Umarız yeni Milli Eğitim Bakanı bu konuda kararlı, sağlam adımlar atar. Türkiye’de eğitimin, öğretimin bir bütün olduğunu, Hatay’da ayrı, Edirne’de ayrı uygulamalar yapılamayacağına karar verir.

Yoksa, bir de iş savaş karşıtı bir oyunu yasaklamaya varırsa, yarın okullarımızdan mini tetikçiler, üçüncü sayfa katilleri çıkacağından korkarım. Yıllar önce Dr. Stres adlı programımda bir ortaokul bahçesinde gömülü bıçakları ekranda göstermiş, şiddetin ailenin en küçük ferdinin kanına işlendiğini belgelemiştim.

Bir ülkeyi bölmek için, bir yuvayı bölmek, bir anne ile oğlun arasına, sadece Kurtlar Vadisi’ni değil, bir bıçak sokmak, bir çocuğu “savaş karşıtı” bir oyundan soğutmak yeter!

Bu arada, MİĞFER konusunda duyarlı davranan tiyatro örgütlerimiz, Batman’ın Tek Kürtçe Tiyatro Grubu Arsen Paladov Tiyatrosu üyesi Abdullah Tarhan’a, beş yıl “sanat yasağı” verilmesine nedense tepkisiz kaldılar! Nedenini ben biliyorum. Abdullah Tarhan ile görüş ayrılıkları vardır. Bu ne biçim bir demokrasi anlayışıdır ki, bu topraklarda bir sanatçının “beş yıl sanat yapmamasını”, bu dramı görmezden gelerek, sadece gündemi Dörtyol’a kaydırmayı içine sindirir?
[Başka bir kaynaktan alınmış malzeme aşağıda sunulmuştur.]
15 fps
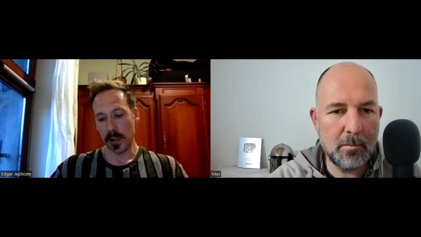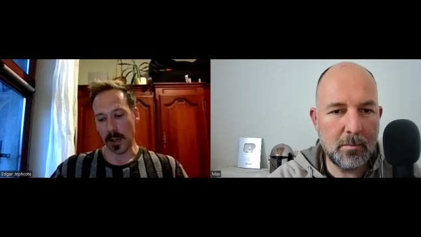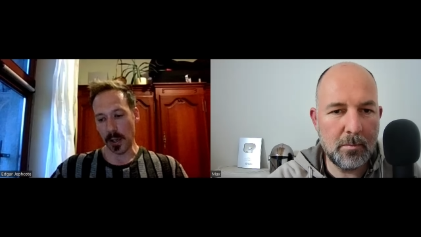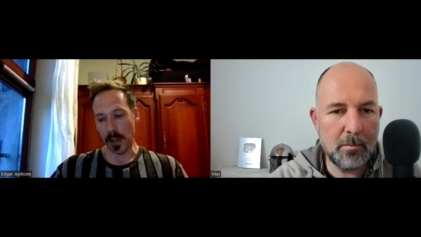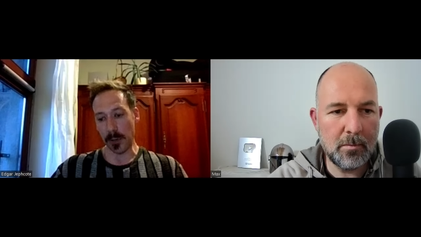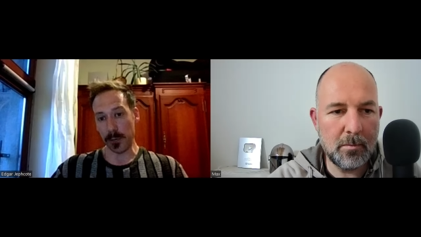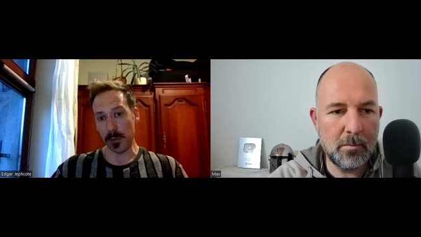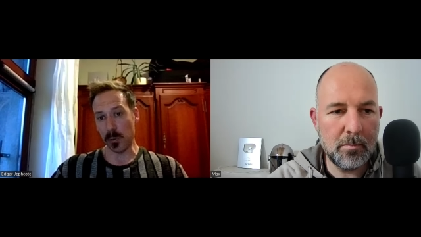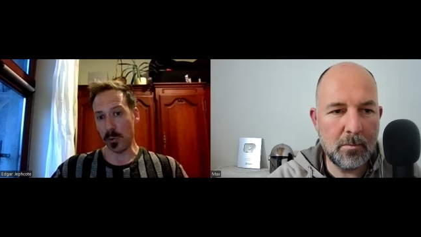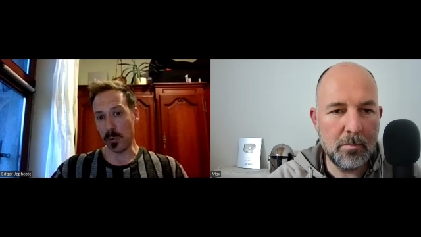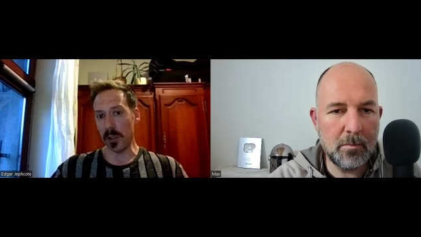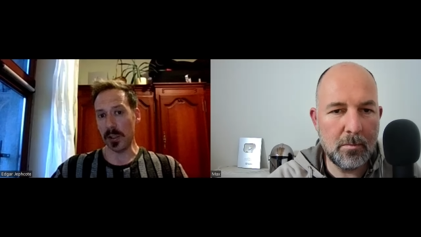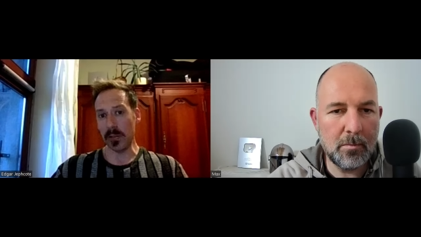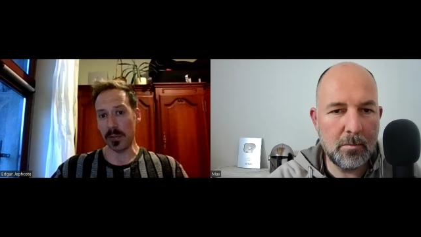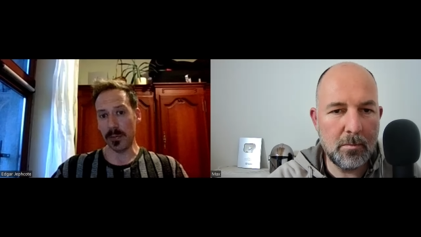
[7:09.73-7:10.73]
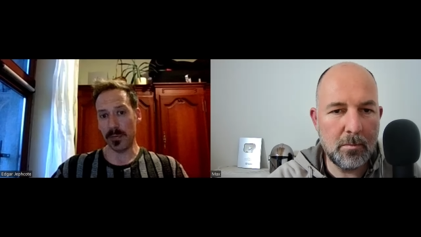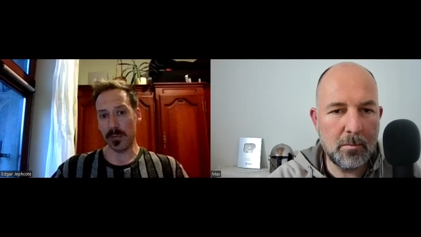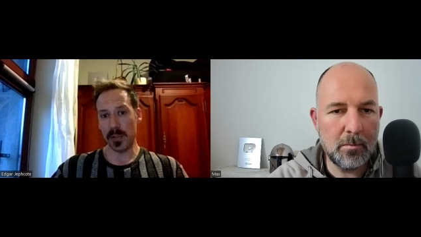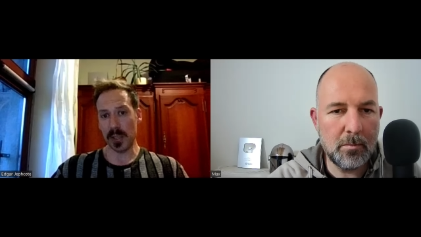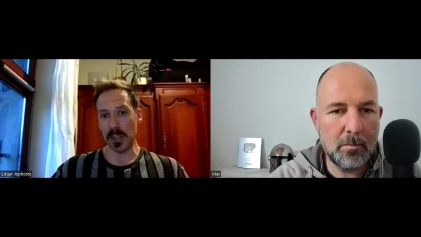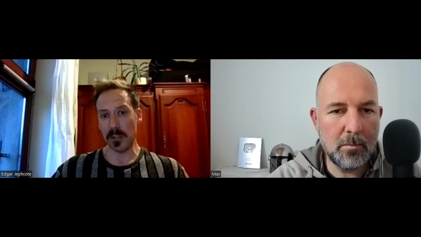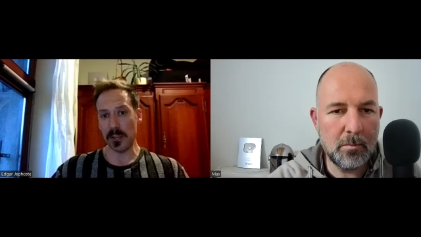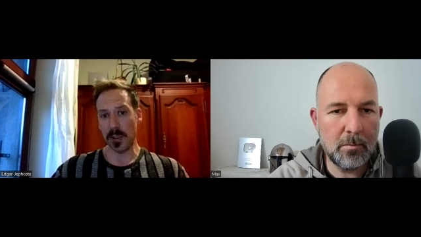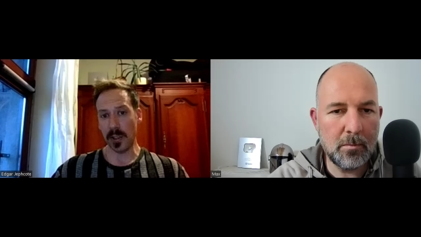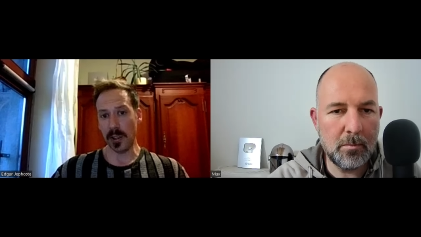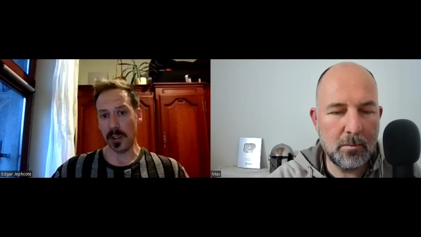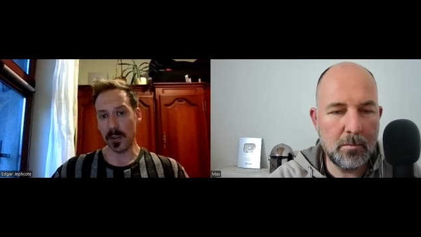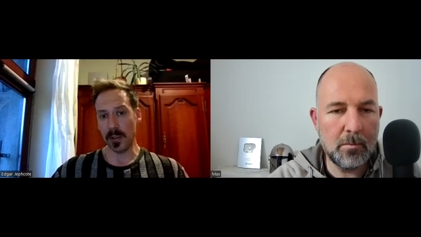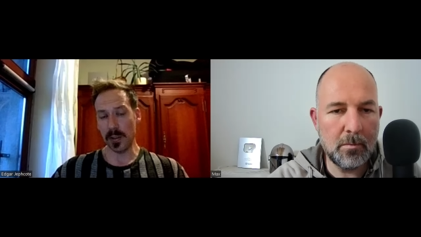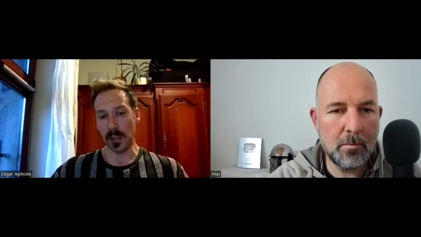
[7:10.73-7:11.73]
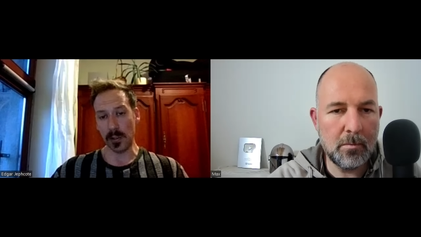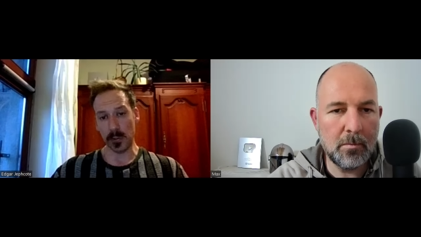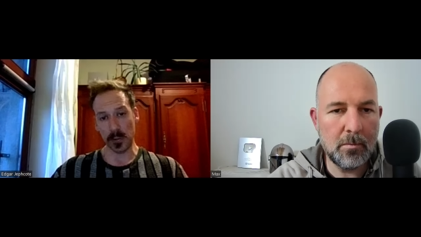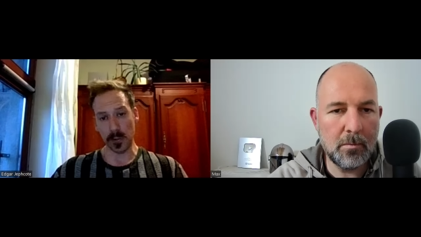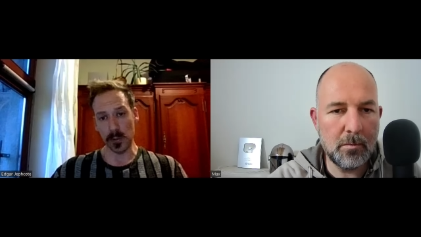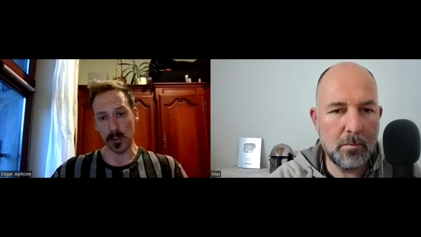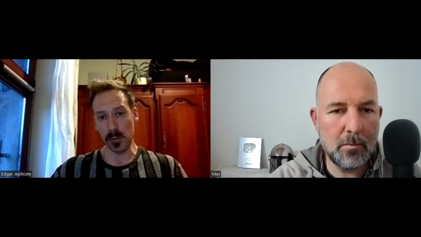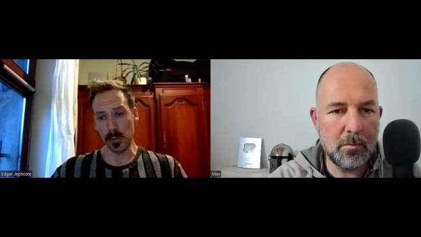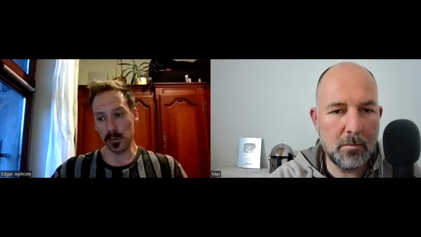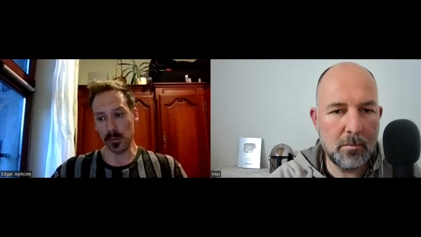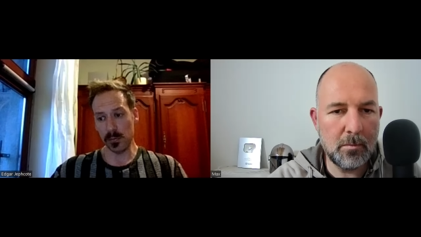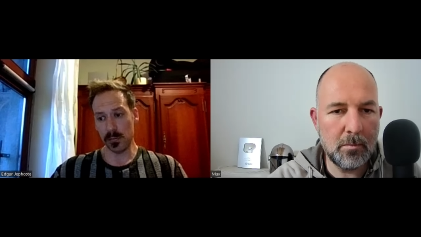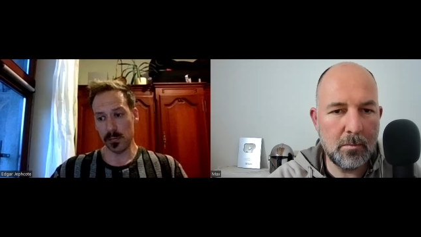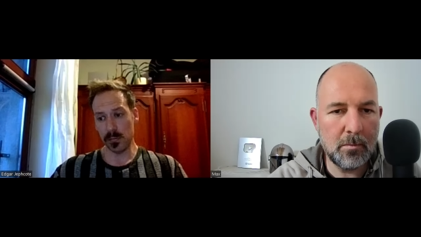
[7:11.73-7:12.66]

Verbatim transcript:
Speaker 1: after one year of teaching in a school,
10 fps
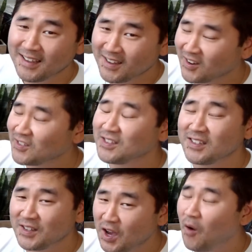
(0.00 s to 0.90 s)
You're
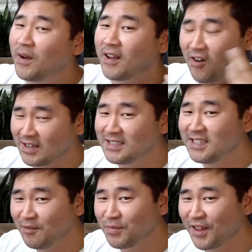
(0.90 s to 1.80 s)
going on a
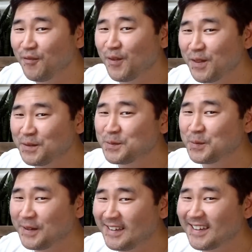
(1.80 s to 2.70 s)
deep level this
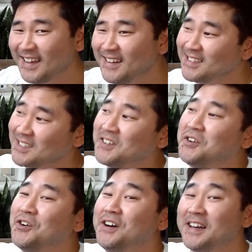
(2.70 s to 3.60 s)
week, and it's
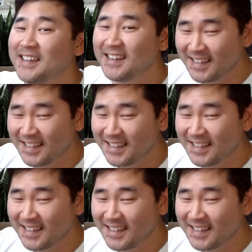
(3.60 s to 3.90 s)
good.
Hani, yüreğiniz, içerdiği sözden bağımsız olarak, sanatın, sanatçının özgürlüğü için atıyordu?

Savaş istemiyoruz, barış istiyoruz, demokrasi istiyoruz, özgür düşünce, ifade özgürlüğü istiyoruz demek iyi hoş ama bunları kendiniz için değil, başkaları için de istemek, paylaşmayı bilmek lazım!



Bu yazı 19 Nisan 2010 tarihli Birgün Gazetesi'nde yayınlanmıştır.